1Department of Stem Cell Biology and Regenerative Medicine, National Center for Geriatrics and Gerontology, Research Institute, Obu, Aichi 474-8511, Japan
2Department of Orodental Genetics, Division of Human Genetics and Human Genome, National Research Center, Cairo 12311, Egypt
3Department of Oral and Molecular Microbiology, Osaka University Graduate School of Dentistry, Osaka 565-0871, Japan

Received 14 December 2015; Revised 25 April 2016; Accepted 16 May 2016

Academic Editor: Pavla Jendelova

Copyright © 2016 Nermeen El-Moataz Bellah Ahmed et al.

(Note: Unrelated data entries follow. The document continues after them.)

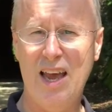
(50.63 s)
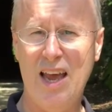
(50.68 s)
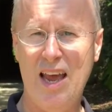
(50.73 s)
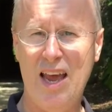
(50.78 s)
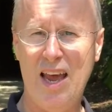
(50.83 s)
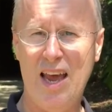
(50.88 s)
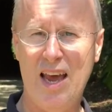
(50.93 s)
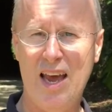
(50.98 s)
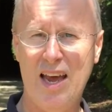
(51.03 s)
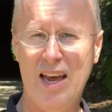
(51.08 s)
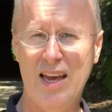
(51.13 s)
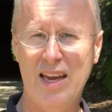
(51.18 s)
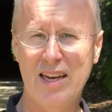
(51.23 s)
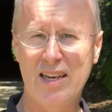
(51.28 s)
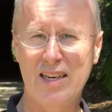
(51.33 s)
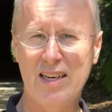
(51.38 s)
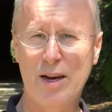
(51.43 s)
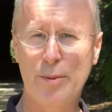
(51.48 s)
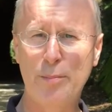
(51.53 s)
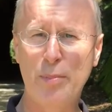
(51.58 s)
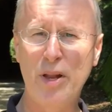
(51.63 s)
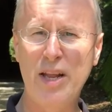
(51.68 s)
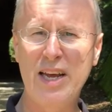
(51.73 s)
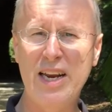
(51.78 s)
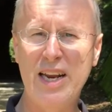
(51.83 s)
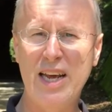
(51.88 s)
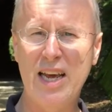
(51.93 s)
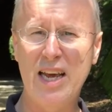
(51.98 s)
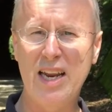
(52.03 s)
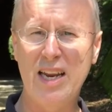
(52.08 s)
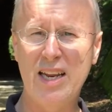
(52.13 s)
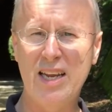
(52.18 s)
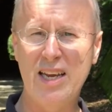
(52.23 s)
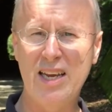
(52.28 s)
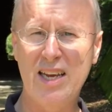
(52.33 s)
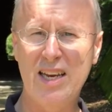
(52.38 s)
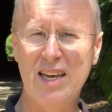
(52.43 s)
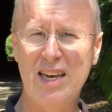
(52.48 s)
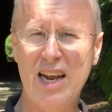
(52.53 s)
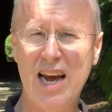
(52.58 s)
And completed
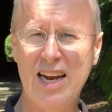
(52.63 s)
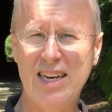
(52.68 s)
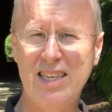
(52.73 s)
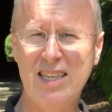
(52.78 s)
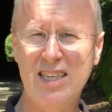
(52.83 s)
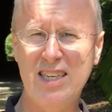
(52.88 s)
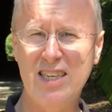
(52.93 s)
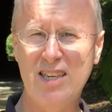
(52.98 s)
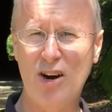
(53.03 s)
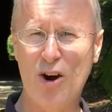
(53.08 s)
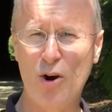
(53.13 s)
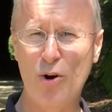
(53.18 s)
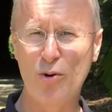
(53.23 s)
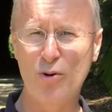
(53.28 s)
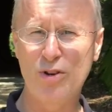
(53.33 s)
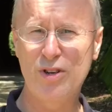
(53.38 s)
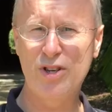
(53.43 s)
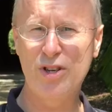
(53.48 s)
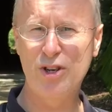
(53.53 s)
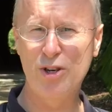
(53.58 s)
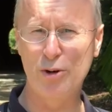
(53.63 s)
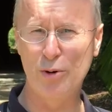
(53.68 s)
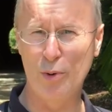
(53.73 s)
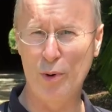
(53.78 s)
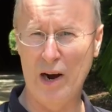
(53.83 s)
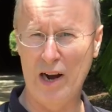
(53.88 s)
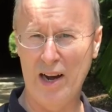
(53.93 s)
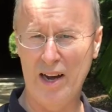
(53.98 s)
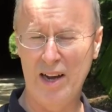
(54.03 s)
in 1902.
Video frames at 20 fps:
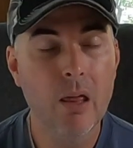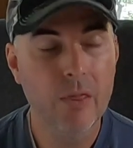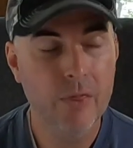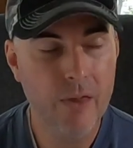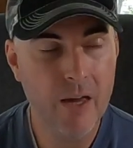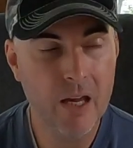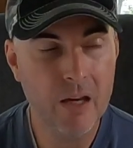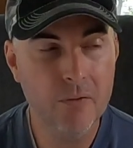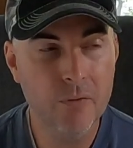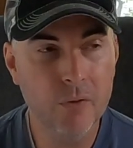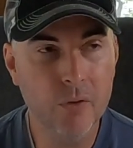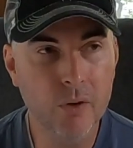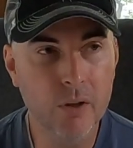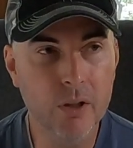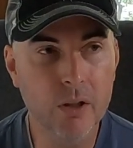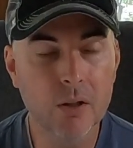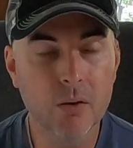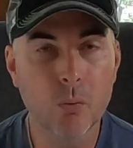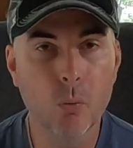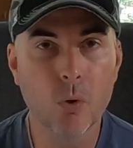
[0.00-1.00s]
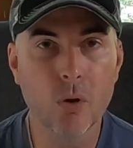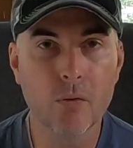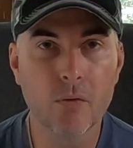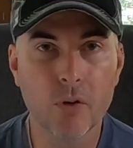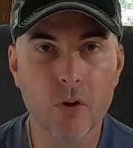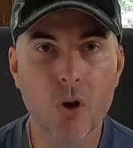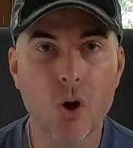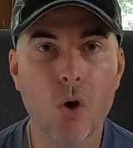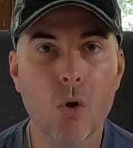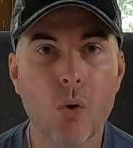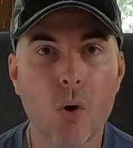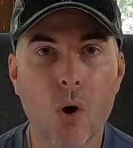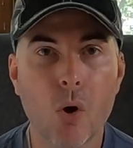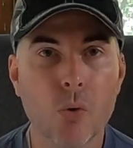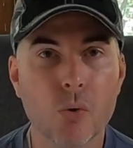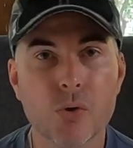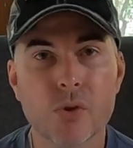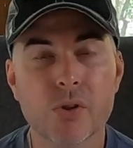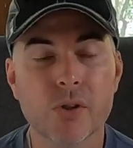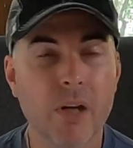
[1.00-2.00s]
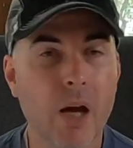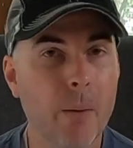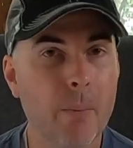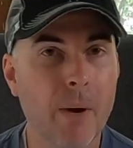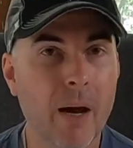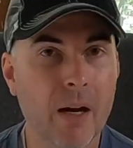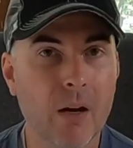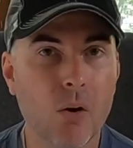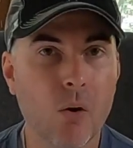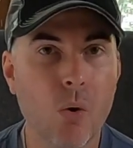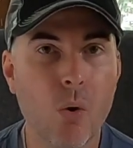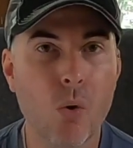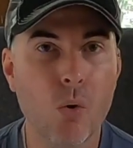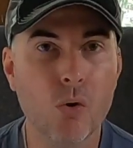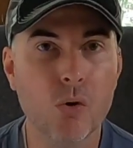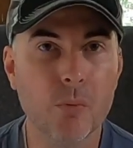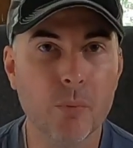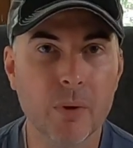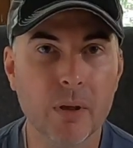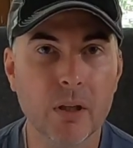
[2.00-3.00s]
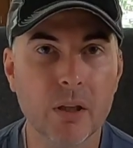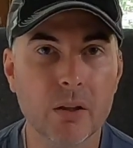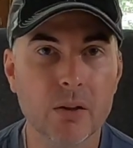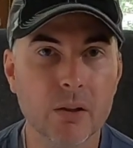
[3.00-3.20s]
Thankfully, one of the co-hosts got back a hold of me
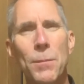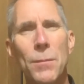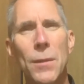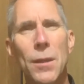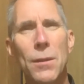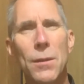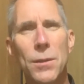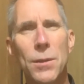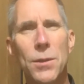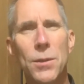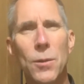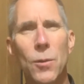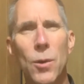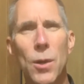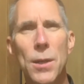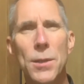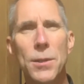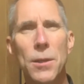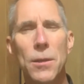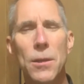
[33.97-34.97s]
The
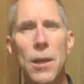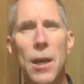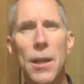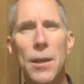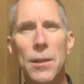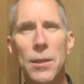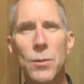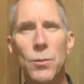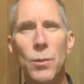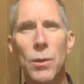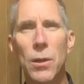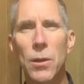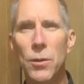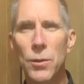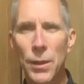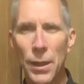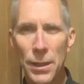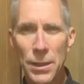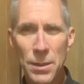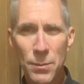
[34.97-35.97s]
stories are not as
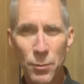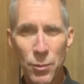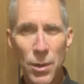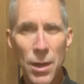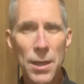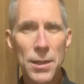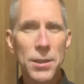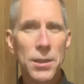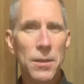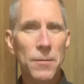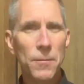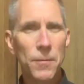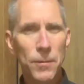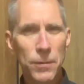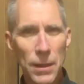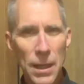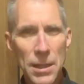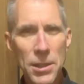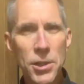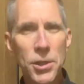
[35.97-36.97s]
well expressed and
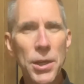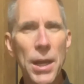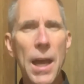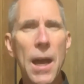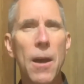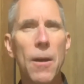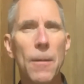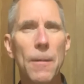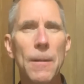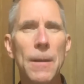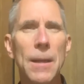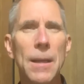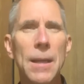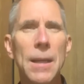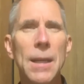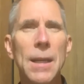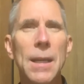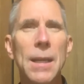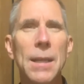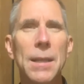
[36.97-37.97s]
fleshed out
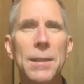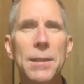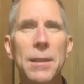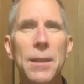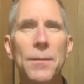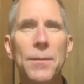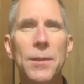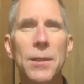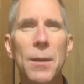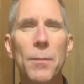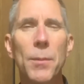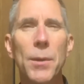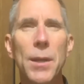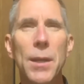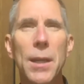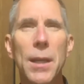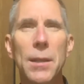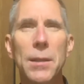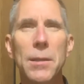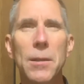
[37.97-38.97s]
as if
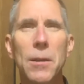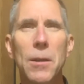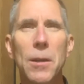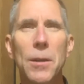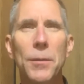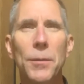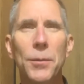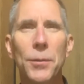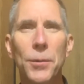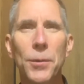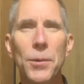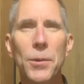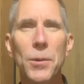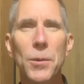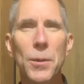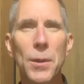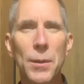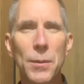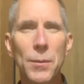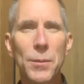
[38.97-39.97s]
somebody had gone
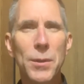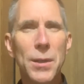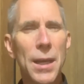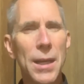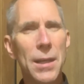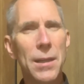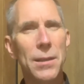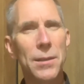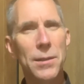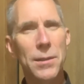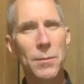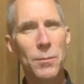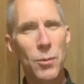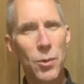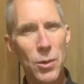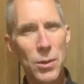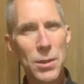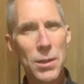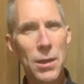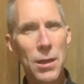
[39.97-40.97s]
through and taken some
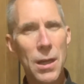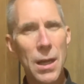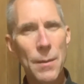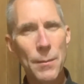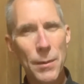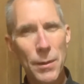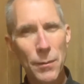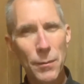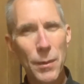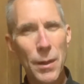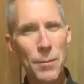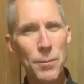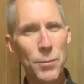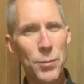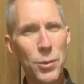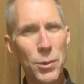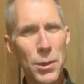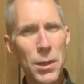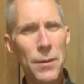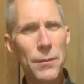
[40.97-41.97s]
more time and, and
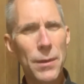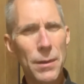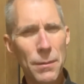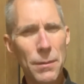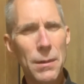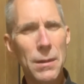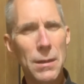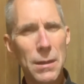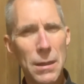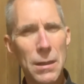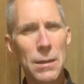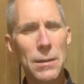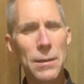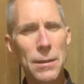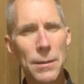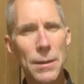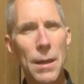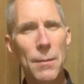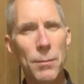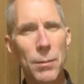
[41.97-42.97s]
put everything in
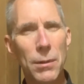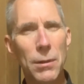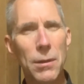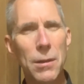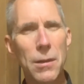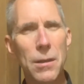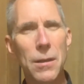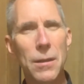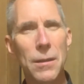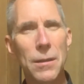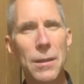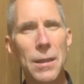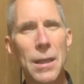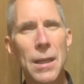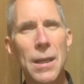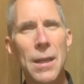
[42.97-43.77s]
there that belonged.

This is an open access article distributed under the Creative Commons Attribution License, which permits unrestricted use, distribution, and reproduction in any medium, provided the original work is properly cited.

Abstract

The secretome obtained from stem cell cultures contains an array of neurotrophic factors and cytokines that might have the potential to treat neurodegenerative conditions. Alzheimer’s disease (AD) is one of the most common human late onset and sporadic neurodegenerative disorders. Here, we investigated the therapeutic potential of secretome derived from dental pulp stem cells (DPSCs) to reduce cytotoxicity and apoptosis caused by amyloid beta (Aβ) peptide. We determined whether DPSCs can secrete the Aβ-degrading enzyme, neprilysin (NEP), and evaluated the effects of NEP expression in vitro by quantitating Aβ-degrading activity. The results showed that DPSC secretome contains higher concentrations of VEGF, Fractalkine, RANTES, MCP-1, and GM-CSF compared to those of bone marrow and adipose stem cells. Moreover, treatment with DPSC secretome significantly decreased the cytotoxicity of Aβ peptide by increasing cell viability compared to nontreated cells. In addition, DPSC secretome stimulated the endogenous survival factor Bcl-2 and decreased the apoptotic regulator Bax. Furthermore, neprilysin enzyme was detected in DPSC secretome and succeeded in degrading in vitro in 12 hours. In conclusion, our study demonstrates that DPSCs may serve as a promising source for secretome-based treatment of Alzheimer’s disease.